Previous SX-series computers were big endian machines. However, for compatibility of data formats with x86, the SX Aurora uses the little-endian byte order.
Each Vector Host can contain up to 8 Vector Engines. However, the memory is not shared between the vector host and the vector engines or among the vector engines. Each vector engine also has its own process space. Vector Engines can communicate with each other through MPI. Larger machines can be built by linking multiple vector hosts through InfiniBand.

The software environment consists of the NEC C, C++ and Fortran compilers, a MPI library specifically for the vector engines, and a large library of numeric routines (called NEC Numeric Library Collection or NLC), that also contains BLAS, LAPACK and FFTW-compatible routines.

UAntwerp obtained a A300-2 system in the seeding campaign. This node contains two type 10B vector engines. In return, we promised to test the technology for our applications and to report about our experiences to NEC.

Using the SX Aurora at UAntwerp#

Access to the SX Aurora node is currently restricted. Users interested in experimenting on this node should contact the UAntwerp support team (hpc@uantwerpen.be). You will be asked to give some feedback on your experiences.
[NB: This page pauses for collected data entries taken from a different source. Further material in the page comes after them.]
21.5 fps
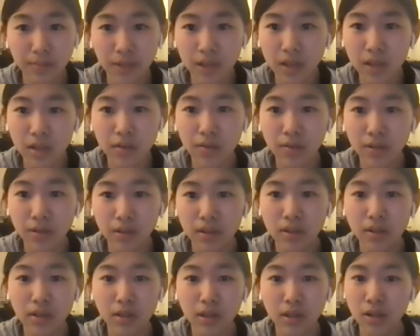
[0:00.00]
intervals
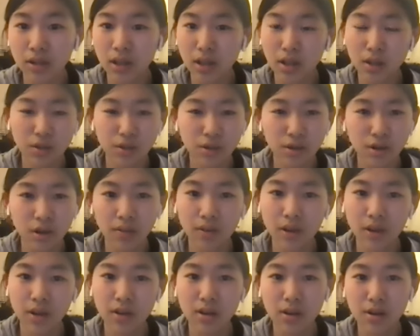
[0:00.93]
and such that you should
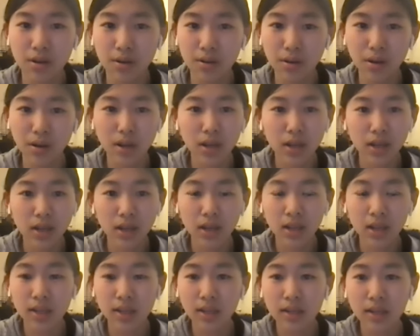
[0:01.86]
already know.
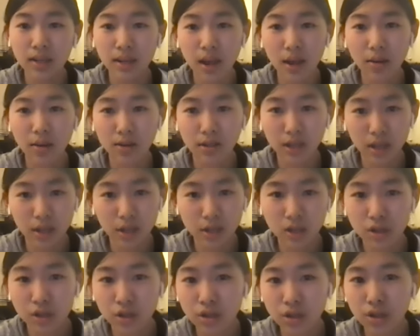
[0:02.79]
Now,
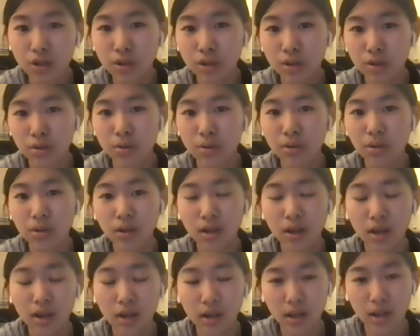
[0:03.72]
section two,
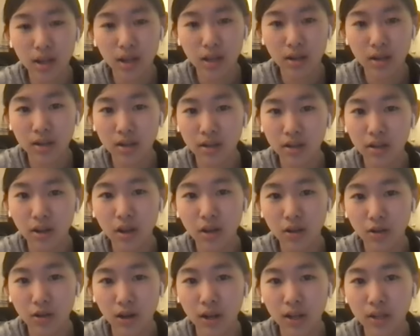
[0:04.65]
in
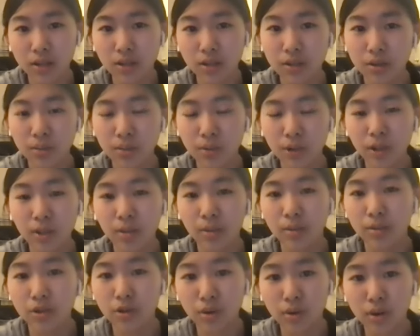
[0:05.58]
contrast to
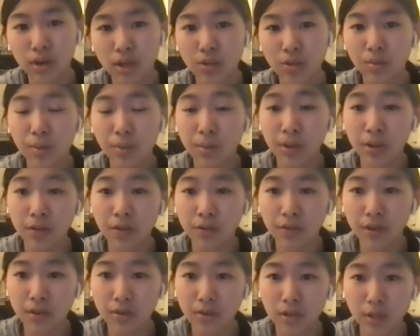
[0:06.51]
multiple choice, will be
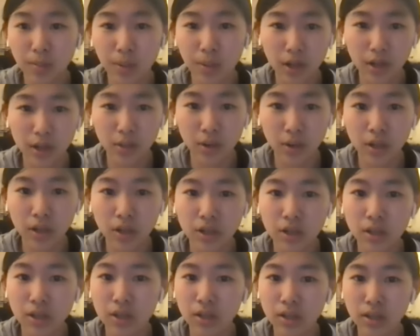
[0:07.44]
free response
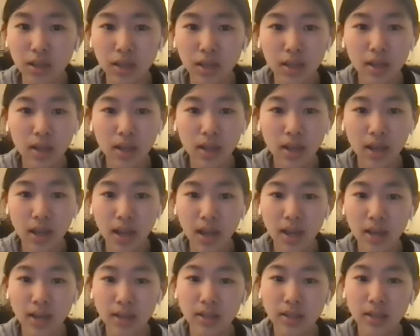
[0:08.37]
questions.
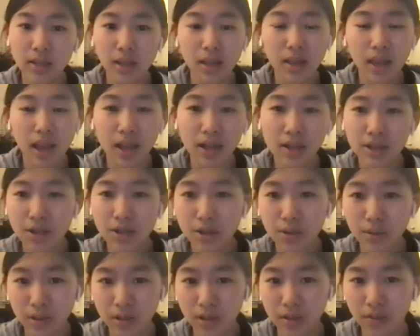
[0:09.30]
And that
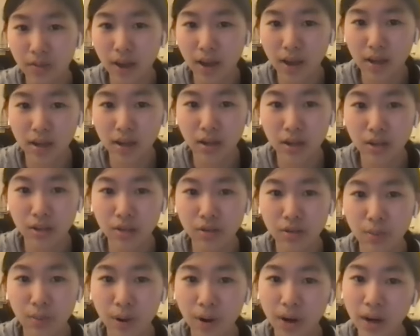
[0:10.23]
too is divided
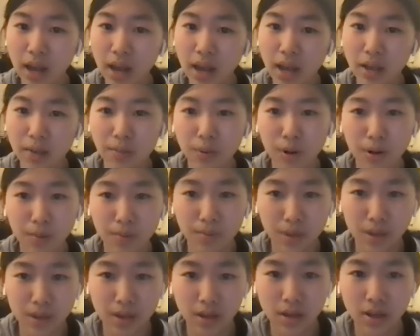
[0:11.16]
into part A and part
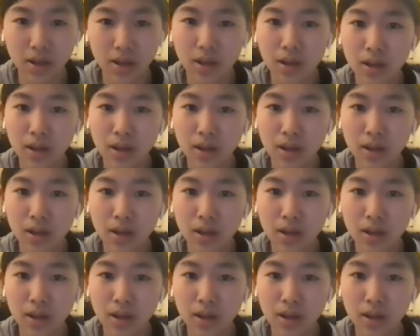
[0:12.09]
B.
The Aurora node is not yet integrated in the queueing system. Until demand would make this necessary, they can be used for experimenting in an interactive way. The node can be used through ssh from the login nodes of leibniz and has the name aurora or long name aurora.leibniz.antwerpen.vsc (the latter can be used to reach the node from other nodes also).

For general documentation of the software development environment and the OS environment, we refer to the NEC documentation:

An overview of the manuals. We don’t have the NQSV and ScaTeFS components at UAntwerp.
The documentation is part of the NEC Aurora Forum which also contains a web forum where users can interact.

We also developed two modules to ease access to the NEC tools and compilers:

veutils defines a number of aliases for standard Linux tools (such as ps and top) that also have versions for the vector engines
vesetup sets up the software development environment. We do support multiple versions of the compilers and libraries on the system; each version of the vesetup module supports a set of compatible compilers, MPI libraries and NLC library.

Please use the standard Lmod module commands such as module spider and module help to obtain more information about these modules.